Missing Data

3 Ad-hoc Missing Data Approaches that You Should Never Use

June 15th, 2009 by Karen Grace-Martin

The default approach to dealing with missing data in most statistical software packages is listwise deletion–dropping any case with data missing on any variable involved anywhere in the analysis. It also goes under the names case deletion and complete case analysis.

Although this approach can be really painful (you worked hard to collect those data, only to drop them!), it does work well in some situations. By works well, I mean it fits 3 criteria:

– gives unbiased parameter estimates

– gives accurate (or at least conservative) standard error estimates

– results in adequate power.

But not always. So over the years, a number of ad hoc approaches have been proposed to stop the bloodletting of so much data. Although each solved some problems of listwise deletion, they created others. All three have been discredited in recent years and should NOT be used. They are:

Pairwise Deletion: use the available data for each part of an analysis. This has been shown to result in correlations beyond the 0,1 range and other fun statistical impossibilities.

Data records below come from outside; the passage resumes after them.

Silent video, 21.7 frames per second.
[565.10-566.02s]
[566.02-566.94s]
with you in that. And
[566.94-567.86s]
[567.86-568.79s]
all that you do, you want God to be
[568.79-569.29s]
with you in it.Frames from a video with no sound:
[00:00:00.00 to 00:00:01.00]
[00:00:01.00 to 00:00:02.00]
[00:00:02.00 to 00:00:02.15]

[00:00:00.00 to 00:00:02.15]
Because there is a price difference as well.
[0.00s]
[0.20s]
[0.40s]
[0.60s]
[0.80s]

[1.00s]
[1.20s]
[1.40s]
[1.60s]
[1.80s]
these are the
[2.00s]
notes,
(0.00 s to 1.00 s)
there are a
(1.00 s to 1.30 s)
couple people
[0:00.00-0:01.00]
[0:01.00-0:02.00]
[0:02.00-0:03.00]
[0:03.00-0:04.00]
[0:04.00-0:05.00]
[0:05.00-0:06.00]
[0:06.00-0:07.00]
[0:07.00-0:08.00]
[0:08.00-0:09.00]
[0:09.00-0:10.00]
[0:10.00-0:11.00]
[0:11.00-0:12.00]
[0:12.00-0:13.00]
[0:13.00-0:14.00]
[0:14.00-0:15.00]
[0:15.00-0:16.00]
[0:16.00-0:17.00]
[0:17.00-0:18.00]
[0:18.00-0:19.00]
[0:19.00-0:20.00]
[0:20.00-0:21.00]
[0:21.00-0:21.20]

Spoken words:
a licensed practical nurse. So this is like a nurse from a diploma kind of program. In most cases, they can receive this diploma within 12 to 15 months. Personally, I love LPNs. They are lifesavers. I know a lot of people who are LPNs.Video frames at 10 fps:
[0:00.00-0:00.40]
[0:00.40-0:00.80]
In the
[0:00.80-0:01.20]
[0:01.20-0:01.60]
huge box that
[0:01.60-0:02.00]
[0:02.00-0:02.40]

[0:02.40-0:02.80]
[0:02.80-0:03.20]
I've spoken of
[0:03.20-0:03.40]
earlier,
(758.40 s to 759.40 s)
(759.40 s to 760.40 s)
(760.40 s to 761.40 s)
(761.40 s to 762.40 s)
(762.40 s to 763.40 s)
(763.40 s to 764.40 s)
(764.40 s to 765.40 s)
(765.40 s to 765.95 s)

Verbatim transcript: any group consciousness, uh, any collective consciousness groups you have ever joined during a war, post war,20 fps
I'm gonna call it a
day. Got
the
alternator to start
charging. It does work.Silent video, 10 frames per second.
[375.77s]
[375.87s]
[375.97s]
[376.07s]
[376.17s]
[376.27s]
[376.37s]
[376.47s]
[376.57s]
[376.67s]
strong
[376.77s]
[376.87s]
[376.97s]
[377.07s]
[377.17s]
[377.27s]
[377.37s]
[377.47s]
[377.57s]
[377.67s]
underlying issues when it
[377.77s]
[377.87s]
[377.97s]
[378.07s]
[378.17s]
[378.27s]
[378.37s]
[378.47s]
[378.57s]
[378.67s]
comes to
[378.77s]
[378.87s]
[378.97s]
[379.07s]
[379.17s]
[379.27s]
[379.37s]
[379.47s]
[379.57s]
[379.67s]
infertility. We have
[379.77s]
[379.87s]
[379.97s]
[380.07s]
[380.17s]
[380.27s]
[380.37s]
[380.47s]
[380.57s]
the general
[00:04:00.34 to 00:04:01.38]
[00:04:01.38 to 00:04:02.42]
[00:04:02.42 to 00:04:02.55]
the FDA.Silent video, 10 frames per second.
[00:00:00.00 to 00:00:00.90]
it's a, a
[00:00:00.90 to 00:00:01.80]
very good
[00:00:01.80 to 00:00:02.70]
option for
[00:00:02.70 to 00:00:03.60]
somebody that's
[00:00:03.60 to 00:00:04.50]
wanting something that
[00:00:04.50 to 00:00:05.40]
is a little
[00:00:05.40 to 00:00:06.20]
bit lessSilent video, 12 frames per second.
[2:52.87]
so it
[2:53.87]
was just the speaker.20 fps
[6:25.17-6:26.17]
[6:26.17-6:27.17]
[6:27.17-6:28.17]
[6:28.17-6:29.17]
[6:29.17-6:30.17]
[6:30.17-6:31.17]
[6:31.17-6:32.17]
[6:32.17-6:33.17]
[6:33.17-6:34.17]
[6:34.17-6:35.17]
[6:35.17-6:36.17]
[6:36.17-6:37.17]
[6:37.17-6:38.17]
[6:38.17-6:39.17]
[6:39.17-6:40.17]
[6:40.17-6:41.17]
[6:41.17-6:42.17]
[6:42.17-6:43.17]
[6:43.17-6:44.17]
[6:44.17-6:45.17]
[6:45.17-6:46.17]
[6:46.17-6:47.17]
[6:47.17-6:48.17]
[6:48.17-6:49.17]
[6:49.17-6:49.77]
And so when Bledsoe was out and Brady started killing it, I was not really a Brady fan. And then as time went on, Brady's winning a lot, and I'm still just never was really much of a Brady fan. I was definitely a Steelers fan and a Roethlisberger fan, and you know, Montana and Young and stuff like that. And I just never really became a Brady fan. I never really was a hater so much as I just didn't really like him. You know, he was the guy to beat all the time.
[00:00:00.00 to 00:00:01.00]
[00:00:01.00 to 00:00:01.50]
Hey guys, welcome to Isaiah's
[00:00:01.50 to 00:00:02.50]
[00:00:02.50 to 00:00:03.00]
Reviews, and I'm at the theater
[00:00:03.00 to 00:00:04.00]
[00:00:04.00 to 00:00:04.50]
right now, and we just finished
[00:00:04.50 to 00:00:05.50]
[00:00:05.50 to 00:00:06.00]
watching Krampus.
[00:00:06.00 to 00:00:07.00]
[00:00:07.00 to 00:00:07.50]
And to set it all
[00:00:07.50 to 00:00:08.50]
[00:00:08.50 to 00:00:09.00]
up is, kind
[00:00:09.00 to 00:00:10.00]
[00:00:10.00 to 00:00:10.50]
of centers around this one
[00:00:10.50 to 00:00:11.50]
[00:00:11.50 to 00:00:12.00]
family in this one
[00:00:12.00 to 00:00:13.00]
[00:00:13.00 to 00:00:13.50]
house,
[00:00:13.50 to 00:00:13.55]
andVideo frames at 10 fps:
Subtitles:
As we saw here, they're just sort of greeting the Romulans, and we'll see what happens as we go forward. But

Mean Imputation: substitute the mean of the observed values for all missing data. There are so many problems, it’s difficult to list them all, but suffice it to say, this technique never meets the above 3 criteria.

Dummy Variable: create a dummy variable that indicates whether a data point is missing, then substitute any arbitrary value for the missing data in the original variable. Use both variables in the analysis. While it does help the loss of power, it usually leads to biased results.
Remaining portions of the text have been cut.